◆ Work instructions ◆
Write the records out exactly as shown. No pictures.

::::::::

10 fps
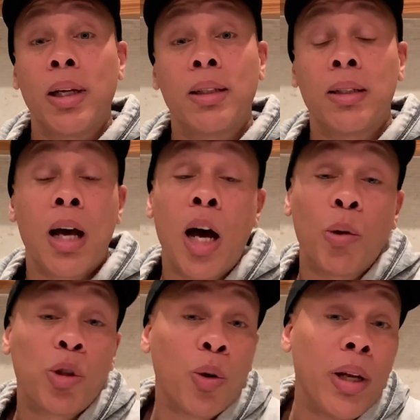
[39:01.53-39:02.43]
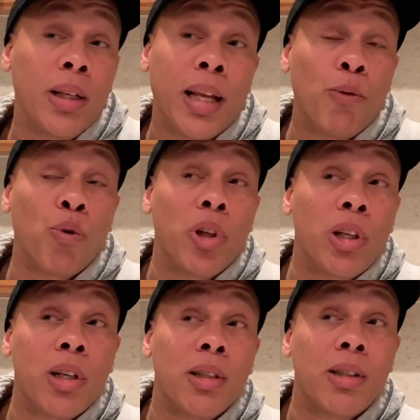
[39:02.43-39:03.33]
at the time. So they really
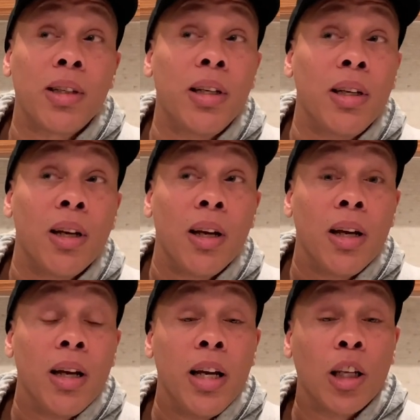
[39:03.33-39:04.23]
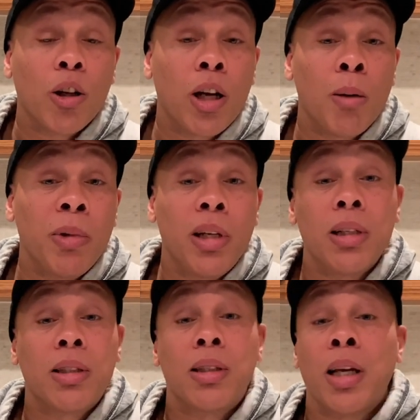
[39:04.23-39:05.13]
couldn't see Hitler coming. And
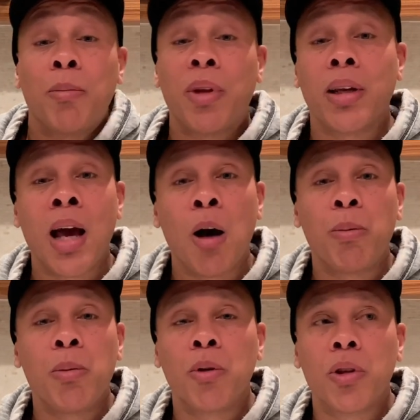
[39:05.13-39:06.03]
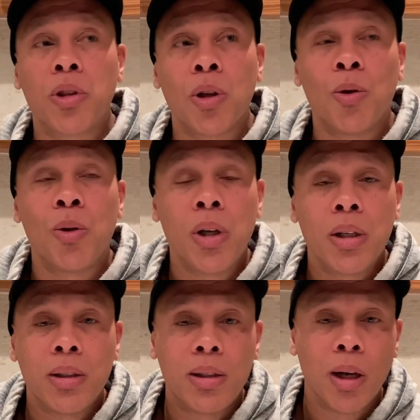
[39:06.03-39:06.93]
it's the same thing now. People are so
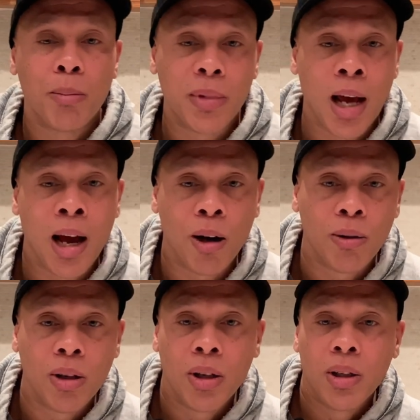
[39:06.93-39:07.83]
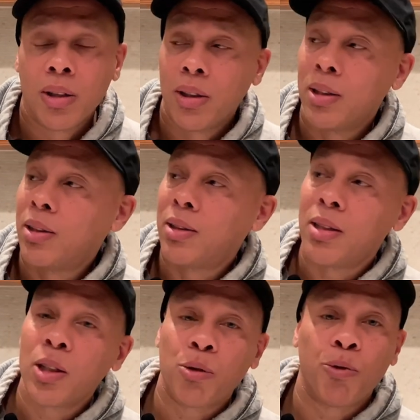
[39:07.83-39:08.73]
dumbed down that
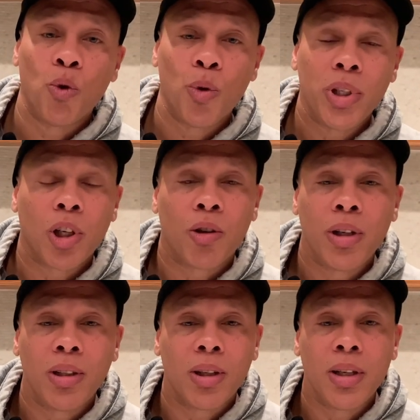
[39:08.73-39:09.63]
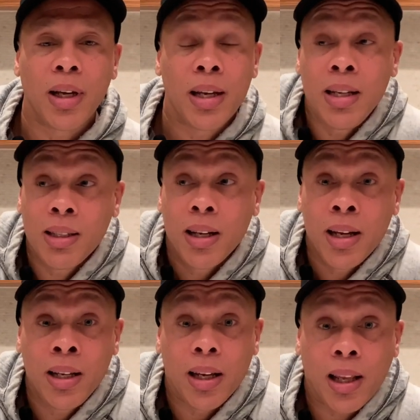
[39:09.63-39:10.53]
this fool, he's an
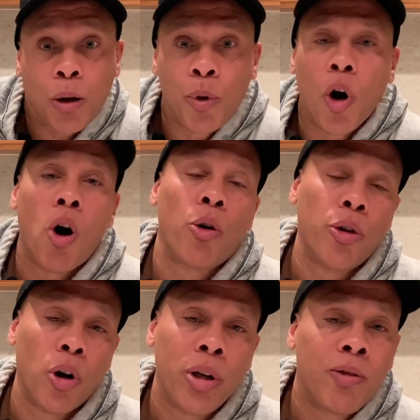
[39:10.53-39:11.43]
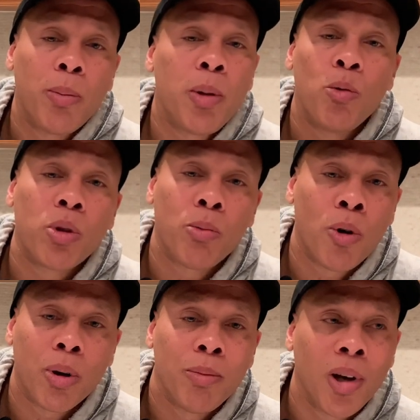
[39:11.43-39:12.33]
idiot. Like we all know, even the people who
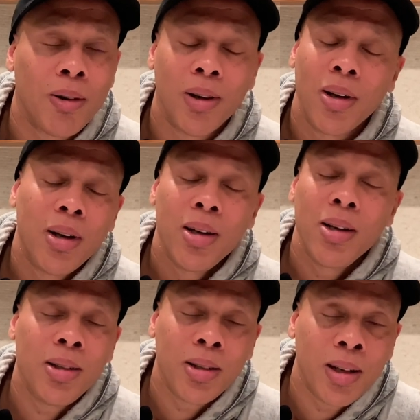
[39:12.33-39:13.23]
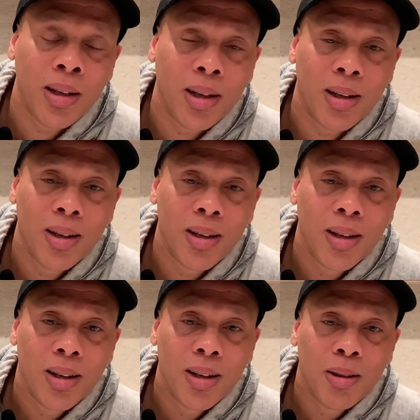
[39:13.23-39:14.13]
support him know he's an idiot.
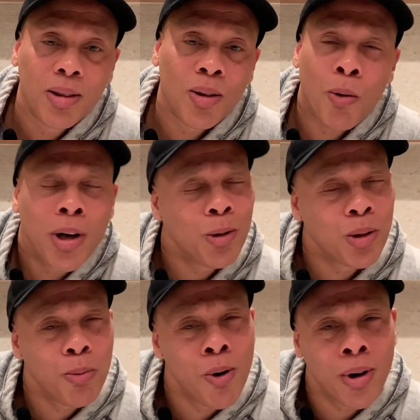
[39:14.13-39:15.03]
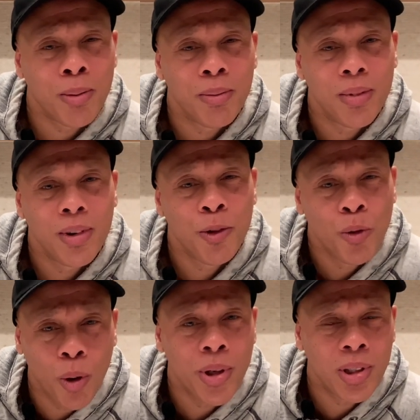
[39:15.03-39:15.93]
So why do you support him? You
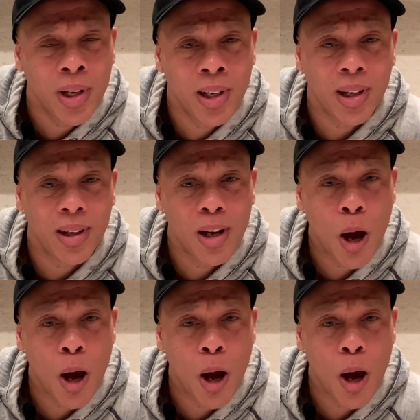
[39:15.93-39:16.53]
know he's an idiot.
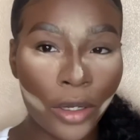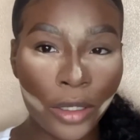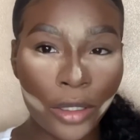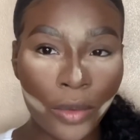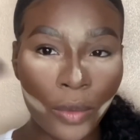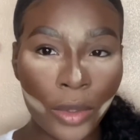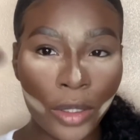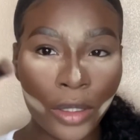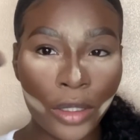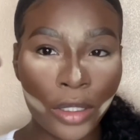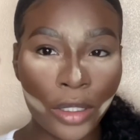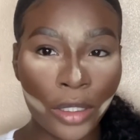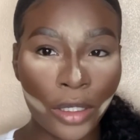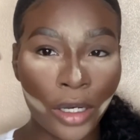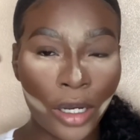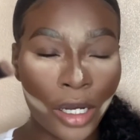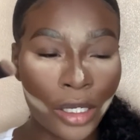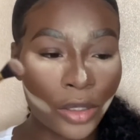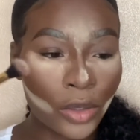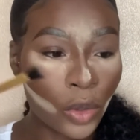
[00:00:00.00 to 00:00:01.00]
in with the
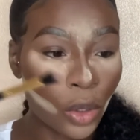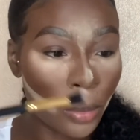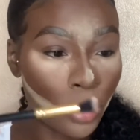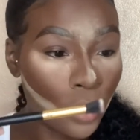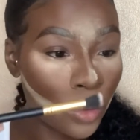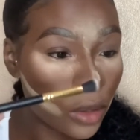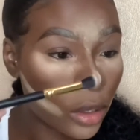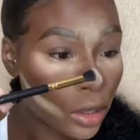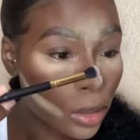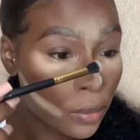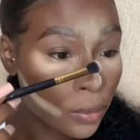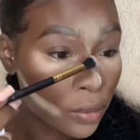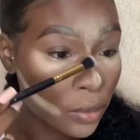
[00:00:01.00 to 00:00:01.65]
contour powder,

::::::::

◆ Answer for the task ◆
10 fps
[39:01.53-39:02.43]
[39:02.43-39:03.33]
at the time. So they really
[39:03.33-39:04.23]
[39:04.23-39:05.13]
couldn't see Hitler coming. And
[39:05.13-39:06.03]
[39:06.03-39:06.93]
it's the same thing now. People are so
[39:06.93-39:07.83]
[39:07.83-39:08.73]
dumbed down that
[39:08.73-39:09.63]
[39:09.63-39:10.53]
this fool, he's an
[39:10.53-39:11.43]
[39:11.43-39:12.33]
idiot. Like we all know, even the people who
[39:12.33-39:13.23]
[39:13.23-39:14.13]
support him know he's an idiot.
[39:14.13-39:15.03]
[39:15.03-39:15.93]
So why do you support him? You
[39:15.93-39:16.53]
know he's an idiot.
[00:00:00.00 to 00:00:01.00]
in with the
[00:00:01.00 to 00:00:01.65]
contour powder,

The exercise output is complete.